Posted July 13, 2020 | Reviewed by Jessica Schrader
When most people think of empathy, they think of empathizing with someone else. It's no wonder, considering the many circumstances, in both personal and work life where you find yourself caught between people or groups of people expecting you to "understand."
These circumstances require you to manage, mediate, or facilitate amongst different individuals as well as maintain some form of personal connection with each of them. If not maintained with care and attention, interpersonal relations may become sources of stress and can get in the way of doing what needs to be done.
When interpersonal dynamics get in the way
At work, you may experience pressure both from the task you need to accomplish, as well as from the interpersonal dynamics. Task-related pressures can vary from the need to provide care to others, to completing budget plans, having to reach a sales target, or having to solve a design problem.
The interpersonal difficulties are something else, often more complex and less clear. Despite the fact that they seem rather invisible, they can have a powerful effect on your well-being and your ability to function in the world.
Empathy helps to avoid misunderstanding
Take, for instance, misunderstandings. When people start to feel threatened, small cliques or alliances quickly form. Amongst those alliances, one starts to speak behind each other’s backs. Sometimes it even progresses to gossip and backstabbing.
Whether you are in the group that is doing the backstabbing or are the one that feels gossiped about, the experience can be quite disconcerting. Trying to get a job done under these circumstances, you will probably find that it overshadows your ability to concentrate on the task at hand. In order to move forward and find solutions, you will need to engage with empathy.
Engaging with empathy will help you to understand the people you are working with and to know more about their thoughts, feelings, and actions. It will also help you to get an experience and understanding of the deeper motivations behind their thoughts, feelings, and actions.
Empathizing means you are taking the first step to avoid misunderstandings from happening. When done skillfully and attentively, you will be able to communicate in both an efficient and effective way.
The first step to empathy is self-empathy
But when you are feeling challenged and misunderstood yourself, empathizing with someone else is difficult. And if you are not aware of your own inner experience, and emotional and mental state, how can you be sure that that which you perceive to be part of the other, is not rather a projection of your own self upon them? That is why the first step towards empathizing with someone else is to empathize with yourself (Barrett-Lennard, 1997).
Self-empathy observes and integrates experiences
We’re not talking about feeling sorry for yourself or bringing love to your own experiences. Self-empathy is not the same as self-compassion. Self-compassion involves treating yourself with the same kindness, concern, and support you’d show to a good friend (Neff & Dahm, 2015).
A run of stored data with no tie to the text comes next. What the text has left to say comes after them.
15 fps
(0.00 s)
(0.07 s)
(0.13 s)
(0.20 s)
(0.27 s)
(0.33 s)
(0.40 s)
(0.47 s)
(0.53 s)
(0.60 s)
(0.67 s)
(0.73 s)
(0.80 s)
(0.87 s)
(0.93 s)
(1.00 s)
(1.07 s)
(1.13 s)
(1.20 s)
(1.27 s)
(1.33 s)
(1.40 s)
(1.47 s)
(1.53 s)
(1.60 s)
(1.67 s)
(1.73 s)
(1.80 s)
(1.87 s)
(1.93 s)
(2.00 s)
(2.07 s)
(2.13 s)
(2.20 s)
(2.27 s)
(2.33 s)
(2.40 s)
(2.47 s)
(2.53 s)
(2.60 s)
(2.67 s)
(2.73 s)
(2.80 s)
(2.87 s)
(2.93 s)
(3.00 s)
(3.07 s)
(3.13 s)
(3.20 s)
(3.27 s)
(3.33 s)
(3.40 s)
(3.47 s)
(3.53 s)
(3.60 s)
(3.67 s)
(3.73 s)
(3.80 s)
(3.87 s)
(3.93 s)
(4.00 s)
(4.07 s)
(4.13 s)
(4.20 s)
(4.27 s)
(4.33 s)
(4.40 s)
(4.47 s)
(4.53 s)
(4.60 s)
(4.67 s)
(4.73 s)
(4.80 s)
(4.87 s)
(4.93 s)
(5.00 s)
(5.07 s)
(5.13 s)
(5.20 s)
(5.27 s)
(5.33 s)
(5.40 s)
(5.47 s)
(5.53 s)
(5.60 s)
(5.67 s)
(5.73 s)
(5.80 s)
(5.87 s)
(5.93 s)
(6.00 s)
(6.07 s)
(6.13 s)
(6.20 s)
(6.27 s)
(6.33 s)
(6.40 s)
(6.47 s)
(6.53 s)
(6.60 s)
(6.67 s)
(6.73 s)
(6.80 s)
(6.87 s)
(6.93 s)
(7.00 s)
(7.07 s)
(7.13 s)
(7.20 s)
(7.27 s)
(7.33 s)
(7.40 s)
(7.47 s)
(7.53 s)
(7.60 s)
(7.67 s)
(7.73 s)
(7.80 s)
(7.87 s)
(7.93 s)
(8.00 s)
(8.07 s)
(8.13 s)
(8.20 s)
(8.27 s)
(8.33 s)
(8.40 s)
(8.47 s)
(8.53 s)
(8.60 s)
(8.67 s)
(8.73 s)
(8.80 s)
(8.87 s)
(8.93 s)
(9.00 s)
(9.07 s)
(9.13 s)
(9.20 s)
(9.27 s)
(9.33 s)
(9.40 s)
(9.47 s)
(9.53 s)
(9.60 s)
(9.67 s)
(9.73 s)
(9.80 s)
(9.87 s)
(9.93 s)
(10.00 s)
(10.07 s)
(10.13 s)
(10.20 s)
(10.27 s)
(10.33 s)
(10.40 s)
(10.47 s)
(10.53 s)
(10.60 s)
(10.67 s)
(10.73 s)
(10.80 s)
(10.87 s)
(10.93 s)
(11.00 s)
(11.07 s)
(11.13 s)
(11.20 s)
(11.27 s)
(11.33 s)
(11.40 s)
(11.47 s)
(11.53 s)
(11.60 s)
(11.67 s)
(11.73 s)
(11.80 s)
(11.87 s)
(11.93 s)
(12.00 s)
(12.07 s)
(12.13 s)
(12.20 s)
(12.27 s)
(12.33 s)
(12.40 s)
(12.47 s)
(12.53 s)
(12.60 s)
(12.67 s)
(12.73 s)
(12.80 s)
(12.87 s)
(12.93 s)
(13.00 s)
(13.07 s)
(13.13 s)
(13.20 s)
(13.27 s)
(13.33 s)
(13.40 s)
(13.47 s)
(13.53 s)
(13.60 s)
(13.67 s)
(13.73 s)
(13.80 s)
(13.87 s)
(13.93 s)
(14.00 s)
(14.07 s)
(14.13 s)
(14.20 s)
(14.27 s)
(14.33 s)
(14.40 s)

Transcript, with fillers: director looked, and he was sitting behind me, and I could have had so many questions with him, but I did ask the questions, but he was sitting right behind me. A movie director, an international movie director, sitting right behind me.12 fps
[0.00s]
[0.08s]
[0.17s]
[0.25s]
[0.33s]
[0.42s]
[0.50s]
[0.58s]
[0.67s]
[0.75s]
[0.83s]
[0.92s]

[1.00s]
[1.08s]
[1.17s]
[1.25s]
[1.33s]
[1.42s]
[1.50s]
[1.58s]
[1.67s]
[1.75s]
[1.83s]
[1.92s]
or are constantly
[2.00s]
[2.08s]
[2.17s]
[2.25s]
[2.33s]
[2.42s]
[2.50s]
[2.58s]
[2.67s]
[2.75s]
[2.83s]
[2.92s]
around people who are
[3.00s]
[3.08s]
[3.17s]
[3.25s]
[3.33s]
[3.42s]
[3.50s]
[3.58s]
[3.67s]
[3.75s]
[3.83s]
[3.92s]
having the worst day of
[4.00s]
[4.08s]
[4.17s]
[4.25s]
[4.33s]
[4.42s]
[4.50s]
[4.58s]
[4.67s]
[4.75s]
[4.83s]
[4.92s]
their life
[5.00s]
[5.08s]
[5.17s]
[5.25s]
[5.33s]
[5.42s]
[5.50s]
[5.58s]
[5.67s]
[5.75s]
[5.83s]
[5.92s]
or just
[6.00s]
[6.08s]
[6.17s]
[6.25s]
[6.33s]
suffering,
Self-empathy means that an aspect of yourself observes, in an empathic manner, the aspect of yourself that experiences. This is done with an attitude of suspended judgment and openness towards yourself (Jordan, 1994).
Self-empathy simply requires you to notice and recognise what is happening in you. Attentive self-empathy provides both affective and cognitive empathic access to your own lifeworld. It provides an opportunity for you to integrate aspects of your current and past experiences and doesn’t necessarily require reinvention or radical conversion of those experiences (Sherman, 2014).
Self-empathy skills and its practice
Although there is some literature on self-empathy and its supposed effects in psychoanalysis (Jordan, 1994, Sherman, 2014), surprisingly little is written on the skill itself. How does one empathize with oneself? What blocks to self-empathy can prevent us from doing so? How does self-empathy differ from related commonly used terms like self-awareness and mindfulness?
In this series of six posts on self-empathy, we will tackle these and other questions. We will try to clearly define self-empathy and more importantly, we will look at the practice of it itself. How can one notice with self-empathy? How do we practice it with ethical responsibility and centeredness? What is the role of suspension of assumptions, opinions, or judgments in self-empathy? How do we set personal intentions and attend to oneself and how does self-empathy serve as a tool to empathize with others?
We will dive into the nitty-gritty of this crucial and embodied skill. Because empathy without self-empathy can lead to projection, emotional contagion, and even a complete failure of connection. All empathy begins, and is maintained, with self-empathy.
Barrett-Lennard, G. (1997). The recovery of empathy: Toward others and self. In Bohart, A. & Greenberg, L. , Empathy reconsidered: New directions in psychotherapy (pp. 103–121). Washington, DC: American Psychological Association Press. doi:10.1037/10226-004
Jordan, Judith. (1997). Relational development through mutual empathy. doi:10.1037/10226-015.
Neff, K. D., & Dahm, K. A. (2015). Self-compassion: What it is, what it does, and how it relates to mindfulness. In Handbook of mindfulness and self-regulation (pp. 121-137). Springer, New York, NY.
Sherman, N. (2014) Recovering lost goodness: Shame, guilt, and self-empathy. Psychoanalytic Psychology 31: 217–235.